Irish switch 'the best thing I ever did', says fencing dreamer Dick

IRISH CONNECTION: Fencer Jadryn Dick poses for a portrait during the European Games team day for Team Ireland – Krakow 2023 at Crowne Plaza Hotel in Blanchardstown. Pic: Ramsey Cardy/Sportsfile
Generations of impressionable kids have looked on agape at stars of the silver screen and wondered what it would be to emulate their movie idols.
Childhood dreams rarely make it through to adulthood but Jadryn Dick took his fascination and ran with it.
Dick will be one of the 120-plus athletes representing Ireland at the multi-sport European Games that get underway in Poland next week and he can pinpoint the exact moment when he first harboured thoughts of brandishing a blade and wearing a lamé and mask.
“I was a big James Bond fan growing up and fencing was in the movie ‘Die Another Day’. Pierce Brosnan fences in it, Madonna is in it, and they’re all wearing white in this big posh club with all the knights and all the armour on display.”
Already a decent soccer player, Dick persuaded his parents to go about finding somewhere he could scratch this new itch. As fate would have it, the Excalibur Fencing Club, which has moved maybe five times down the years, was situated just five minutes away from their house at the time.
Home was Hamilton Hill, a suburb of Fremantle in Western Australia where his father William, two of his sisters and their parents pitched up in the late 1950s as part of the ‘Ten Pound Pom’ generation that emigrated Down Under on the subsidised scheme of the time.
William was a Belfast man, Andersonstown to be precise, and the surroundings young Jadryn was born into made for a multicultural offering with an abundance of families boasting German, Italian and Croatian heritage to name a few.
An only child, his realisation of what it was to be Irish was fostered by his dad but really began to hit home when he was six or seven years old and his father’s cousin lost two children of a similar age to a tragic accident at a river crossing.
The extended family flew down from Ireland in support and he can still hear the thick Irish accents – much thicker than his dad’s or grandmother’s – at the wake and the efforts they made to make their young relative smile at such a difficult time.
“For me as a kid it was just like, ‘wow, my family is so much bigger than I thought’.”

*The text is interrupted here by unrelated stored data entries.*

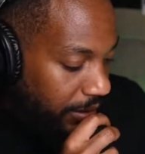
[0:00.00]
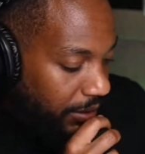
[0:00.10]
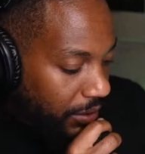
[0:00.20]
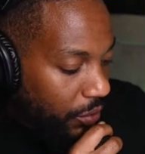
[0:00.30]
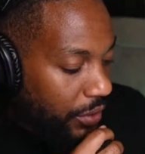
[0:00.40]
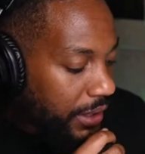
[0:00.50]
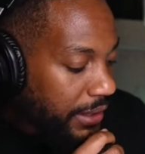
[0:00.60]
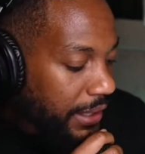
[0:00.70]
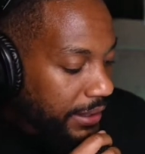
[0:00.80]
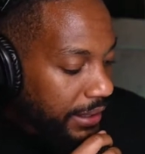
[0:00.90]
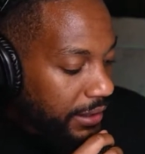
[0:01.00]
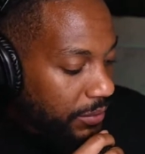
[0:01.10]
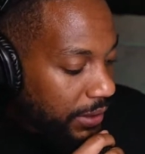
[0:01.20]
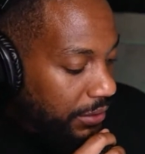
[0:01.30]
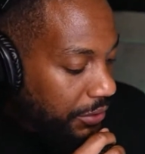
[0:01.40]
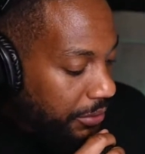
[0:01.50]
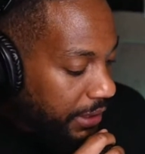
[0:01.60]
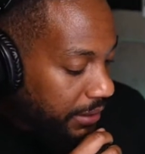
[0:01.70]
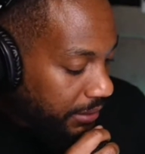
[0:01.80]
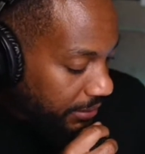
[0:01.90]
Who are you gonna dedicate this one to,
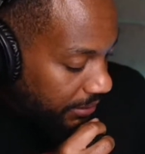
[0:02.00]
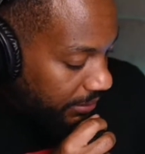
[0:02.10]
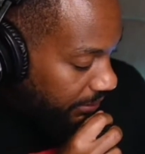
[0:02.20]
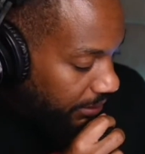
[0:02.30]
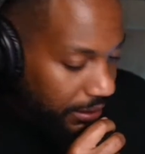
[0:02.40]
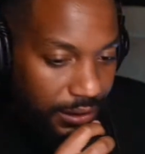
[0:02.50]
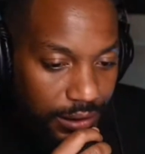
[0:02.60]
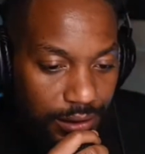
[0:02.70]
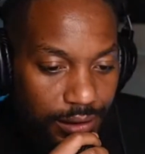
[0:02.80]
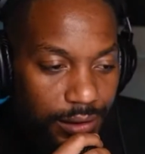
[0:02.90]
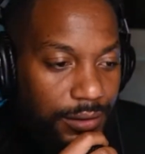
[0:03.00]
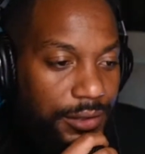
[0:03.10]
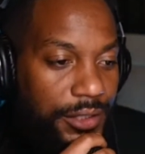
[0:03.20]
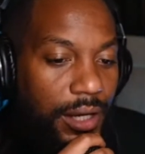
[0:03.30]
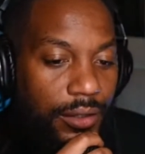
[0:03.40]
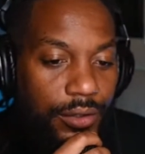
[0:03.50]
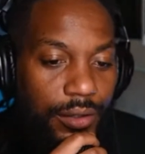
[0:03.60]
Jermaine? Oh, John Crow.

His ambitions were always outsized. A two-time Australian champion, Dick made the move to Hungary, one of fencing’s hotspots, to pursue his sabre career and the goal of making the Olympics. One for Australia first and then one for Ireland, he had told his dad.
Politics and policies on the Australian side prompted the switch just over a year ago before the first of those targets could be met and he will be one of four Irish fencers at the Tauron Arena in Krakow when this country makes its debut in the sport at a European Games.

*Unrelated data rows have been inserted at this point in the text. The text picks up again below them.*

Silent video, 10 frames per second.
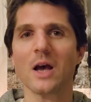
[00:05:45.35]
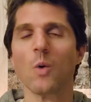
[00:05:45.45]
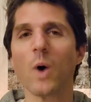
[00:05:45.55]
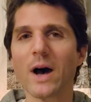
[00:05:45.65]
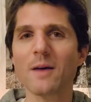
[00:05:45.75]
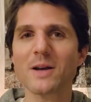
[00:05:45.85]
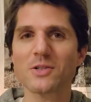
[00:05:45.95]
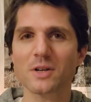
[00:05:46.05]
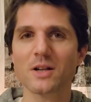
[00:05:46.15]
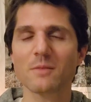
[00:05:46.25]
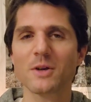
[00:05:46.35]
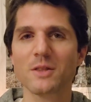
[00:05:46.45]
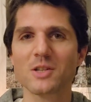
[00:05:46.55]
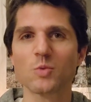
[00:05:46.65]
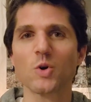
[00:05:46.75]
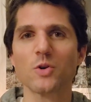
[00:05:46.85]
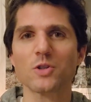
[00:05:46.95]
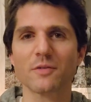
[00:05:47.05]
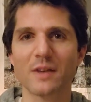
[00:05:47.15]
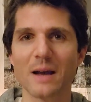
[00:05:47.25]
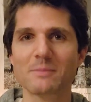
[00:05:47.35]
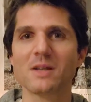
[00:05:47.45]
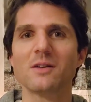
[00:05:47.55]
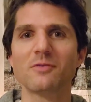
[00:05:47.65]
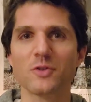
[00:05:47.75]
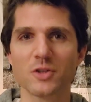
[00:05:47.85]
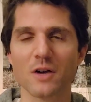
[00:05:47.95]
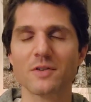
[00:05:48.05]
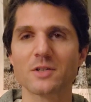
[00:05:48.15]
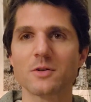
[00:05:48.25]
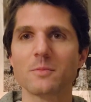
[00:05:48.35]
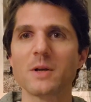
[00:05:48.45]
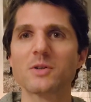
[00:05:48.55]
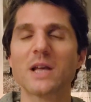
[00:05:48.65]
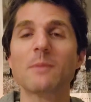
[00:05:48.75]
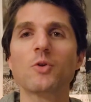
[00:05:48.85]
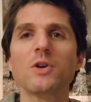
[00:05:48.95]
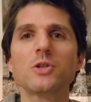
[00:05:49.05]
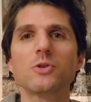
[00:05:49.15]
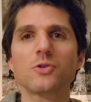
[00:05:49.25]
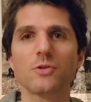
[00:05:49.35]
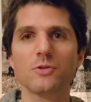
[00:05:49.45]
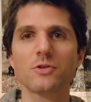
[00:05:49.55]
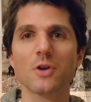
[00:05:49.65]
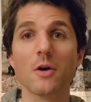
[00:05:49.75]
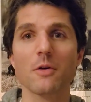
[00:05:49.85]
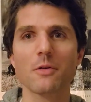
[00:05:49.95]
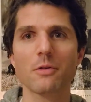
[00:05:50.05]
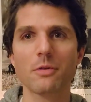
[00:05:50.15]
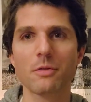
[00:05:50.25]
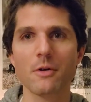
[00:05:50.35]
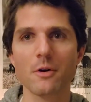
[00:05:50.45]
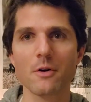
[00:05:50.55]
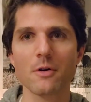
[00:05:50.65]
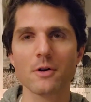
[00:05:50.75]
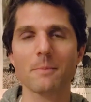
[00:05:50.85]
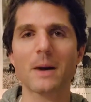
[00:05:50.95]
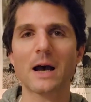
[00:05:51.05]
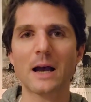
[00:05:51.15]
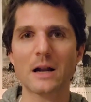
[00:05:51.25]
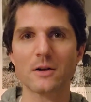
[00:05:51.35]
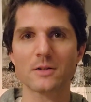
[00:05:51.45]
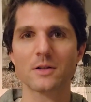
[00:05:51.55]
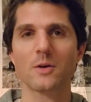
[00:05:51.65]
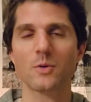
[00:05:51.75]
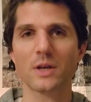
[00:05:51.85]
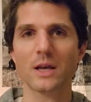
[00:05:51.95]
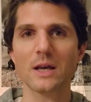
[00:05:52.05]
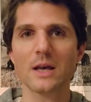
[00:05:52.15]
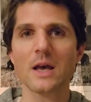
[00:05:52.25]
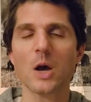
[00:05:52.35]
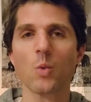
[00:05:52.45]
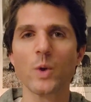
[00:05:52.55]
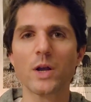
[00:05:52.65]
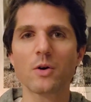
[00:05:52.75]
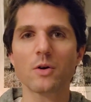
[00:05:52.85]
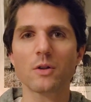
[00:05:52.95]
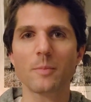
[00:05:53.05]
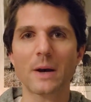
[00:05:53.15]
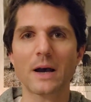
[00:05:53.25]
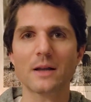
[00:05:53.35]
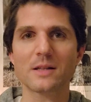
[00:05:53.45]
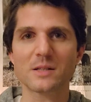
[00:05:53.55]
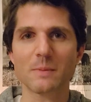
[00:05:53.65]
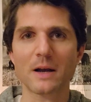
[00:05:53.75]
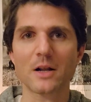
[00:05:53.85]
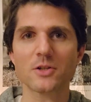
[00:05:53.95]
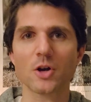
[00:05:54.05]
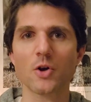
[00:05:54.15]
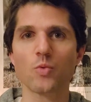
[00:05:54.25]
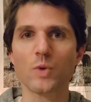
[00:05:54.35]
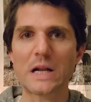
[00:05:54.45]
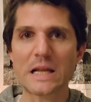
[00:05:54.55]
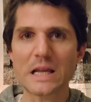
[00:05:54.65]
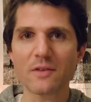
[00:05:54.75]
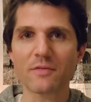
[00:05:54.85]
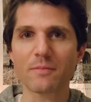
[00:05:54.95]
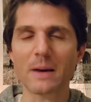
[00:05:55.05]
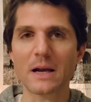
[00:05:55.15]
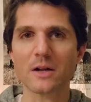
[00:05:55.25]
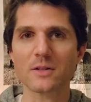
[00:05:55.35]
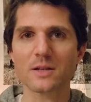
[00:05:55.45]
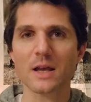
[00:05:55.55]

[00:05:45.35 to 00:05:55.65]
Why am I talking about these roles of captain, first officer? Because I'm going to introduce a third pilot, okay? We call this pilot a relief pilot.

“To be honest with you, best thing I ever did. I wish I’d done it earlier. The federation are so supportive, incredibly supportive, and I can’t thank them enough for what they did in trying their best to speed up the process so I could do a lot of competitions earlier.

“I wish the other side had been a bit more responsive but it is what it is. There’s no animosity. A lot of the Australian team are still my friends and I’ll see them at the World Championships and I still take a lot of inspiration from athletes that I grew up with.”
More inspiration has been taken from athletes on these shores.
Katie Taylor, Michael Conlan, Paddy Holohan and Sean McComb are all named at one point and some of that fighting spirit will be needed as he looks to qualify for the Paris Games in 2024.
He may be biased but it is hard to disagree with his claim that fencing sets one of the most arduous of Olympic qualifying routes, not least given its zonal nature and the presence of so many heavyweight nations in the European division.
Long story short: the top 16 in the world go through, then the top athlete in Europe. After that it’s a dogfight where he will have to retain his status as Irish number one and then win the last of the European qualifiers early next year.
It’s a punishing path but one he embraces, his love for the sport spilling from his elevator pitch for a sport that is dynamic, fast and exhilarating and a pursuit that demands a physique part way between sprinter and rugby player.
Dick has relocated to London where he works for Leon Paul, the fencing manufacturer, and he is also part of the company’s Leon Paul Project which provides a training hub for fencers and physio, S&C and analytics support.
Vital and appreciated as that is, it’s not on a par with full-time athletes like Hungary’s world number one Áron Szilágyi and the Italian legend Aldo Montano who was into his 40s by the time he retired.
The costs of living in a city like London, flights, accommodation: it all adds up too.
If it’s a serious business following your dreams then that doesn’t mean you can’t have fun along the way and his sense of humour is clear in conversation and in the Instagram post he put up once from training where he wore the most garish of leopard-print shorts.
“I always say that with a surname like Dick you can’t take life too seriously, you know what I mean? I try not to take myself too seriously.”